Я думаю — и об этом ясно говорит содержание настоящей работы — что Швейцер был прав, стремясь найти «внутреннюю связь» деятельности Иисуса с его смертью и его собственных чаяний с чаяниями его последователей. Далее, совершенно разумно искать эту внутреннюю связь в еврейской эсхатологии. Теперь мы знаем, что той конкретной эсхатологии, которую постулировал Швейцер, в законченном, установившемся виде не существовало, а может быть, не существовало вообще 16. Но здесь я хочу заострить внимание, главным образом, на тех отрывках, на которых держится теория Швейцера. О некоторых из них много говорилось вне связи с постулируемой Швейцером эсхатологической догмой. Предсказания страданий учеников и своего собственного мученичества обычно — и я думаю, правильно — рассматриваются как «пророчество» задним числом. Исповедание в Кесарии Филипповой часто вызывает сомнения по тем же причинам. Сомнения в исторической достоверности суда и особенно вопроса высшего священника были изложены в гл. II. Короче говоря, отрывки, основополагающие для теории Швейцера, вне этой теории сомнительны. У многих исследователей, как и у меня, создается впечатление, что теория Швейцера навязана текстам и не вытекает из них естественным образом.
Думаю, что против моей позиции эти возражения выдвинуть нельзя. Основополагающие отрывки вызывают намного меньше сомнений, а наиболее существенные — бесспорны. Например, фактом является то, что Иисус был казнен римлянами, а ученики нет — ни тогда, ни в последующие тридцать лет. Из этого неизбежно следует вывод, что никто не считал Иисуса мятежником. Сопоставление группы сторонников Иисуса — их численности и отсутствия оружия — с громадностью храма и его охраной, не говоря уже о римских войсках, сразу показывает, что Иисус и его группа не могли завладеть храмом и, безусловно, не могли разрушить его, не оставив камня на камне.
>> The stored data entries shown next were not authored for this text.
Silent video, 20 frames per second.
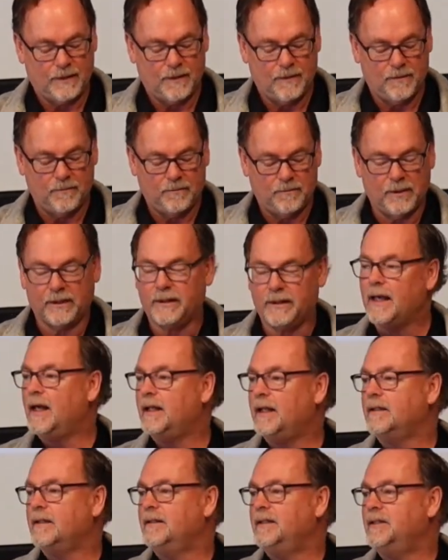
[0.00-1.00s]
But
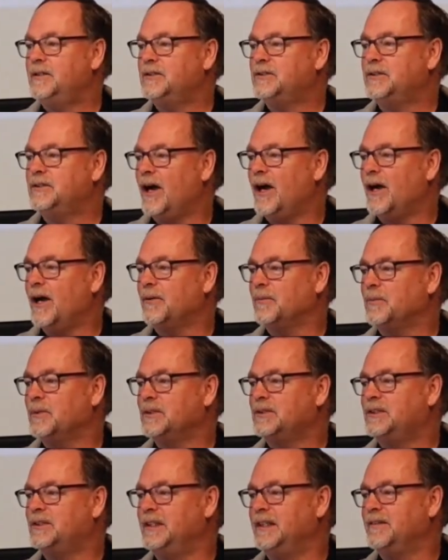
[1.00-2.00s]
that is not
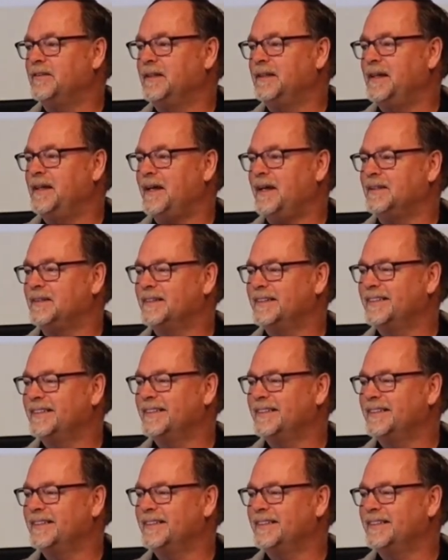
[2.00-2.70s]
what Stephen does.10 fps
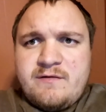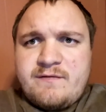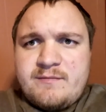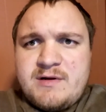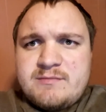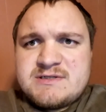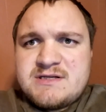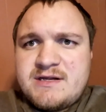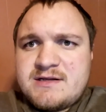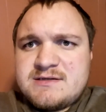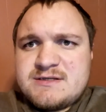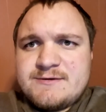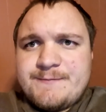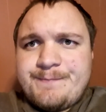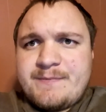if I'm not mistaken.
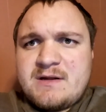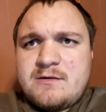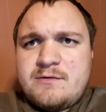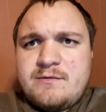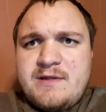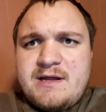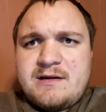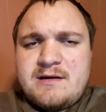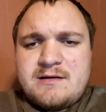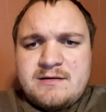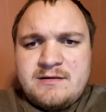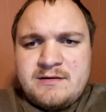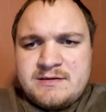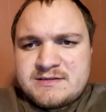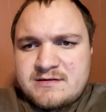So go do that again.
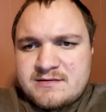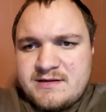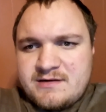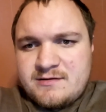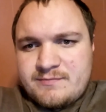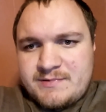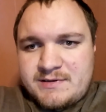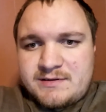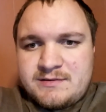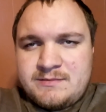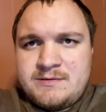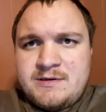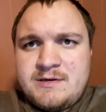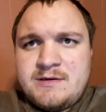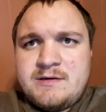Start that up. Uh,
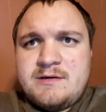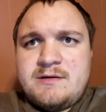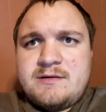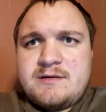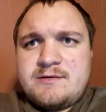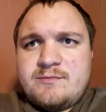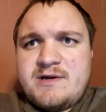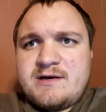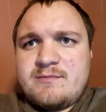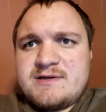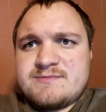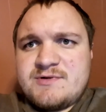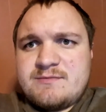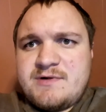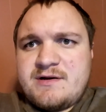not too bad. to make
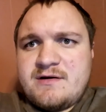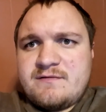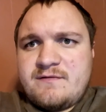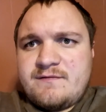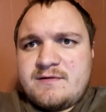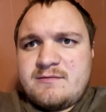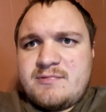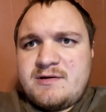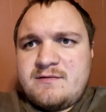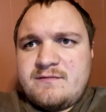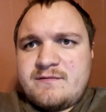some good money off of it. They pay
Гам были тысячи стражей, большое число священников и левитов, а камни, из которых он был сложен, были огромными. Каждый из них, по имеющимся расчетам, весил около 80 тонн. Никто не мог думать, что странствующий харизматик представлял реальную угрозу для еврейского правительства (которое группировалось вокруг высшего священника), а тем более для Римской империи 17. Тем не менее Иисус говорил о царстве. Отсюда с необходимостью следует, что он говорил о царстве иного типа, не о том, которое поддерживается с помощью военной силы.
До этого момента, я думаю, все должны быть согласны. Это та часть общей характеристики Иисуса, которую я считаю достоверной. Дальше могут начаться разногласия. Некоторые будут настаивать, что Иисус стремился к внутреннему, духовному царству в рамках обычного мира, участниками которого станут те, кто намерен жить согласно золотому правилу 53’. Другие предпочтут космический катаклизм Швейцера. И так далее. Однако невозможно предположить, что, пользуясь этим словом, он в действительности не имел в виду «царство». Если он использовал его только символически (как призыв отдаться во власть Бога), мы должны будем сделать вывод, что он обманывал своих учеников, продолжавших ожидать наступления царства. Мнение, что Иисус был обманщиком и возбуждал в своих учениках ложные надежды, придумывая притчи, разгадать которые удалось только с помощью литературного анализа двадцатого столетия, — такое мнение должно быть отброшено.
Утверждение, что публичная деятельность Иисуса укладывается в общие рамки эсхатологии возрождения, тоже основано на более или менее неоспоримых фактах. Сегодня практически никто не сомневается» что он начал свою деятельность под влиянием Иоанна Крестителя, и письма Павла доказывают, что движение его последователей выполняло работу, соответствующую эсхатологическому периоду: сначала завоевание Израиля, а затем — язычников (сначала евреям, но также и грекам: Рим. 1:26 и в других мест; схема становится обратной в Рим. 11, но это собственный вклад Павла). Вынести Иисуса целиком за рамки этой схемы было бы актом исторического насилия.
Конечно, Иисус внес свой конкретный вклад в еврейскую эсхатологию возрождения. Я уже обсуждал эти моменты, и ни един из них я не оцениваю выше, чем «с высокой вероятностью». Здесь, следовательно, могут иметь место споры.
Таким образом, я считаю, что основополагающие элементы моего портрета, в отличие от швейцеровского, полностью самодостаточны и не зависят от моей особой реконструкции. Будучи установленными, они неизбежно ведут к такому описанию Иисуса, в котором он неотделим от надежды на возрождение Израиля. Эта общая картина не навязывается текстам, но естественно из них возникает.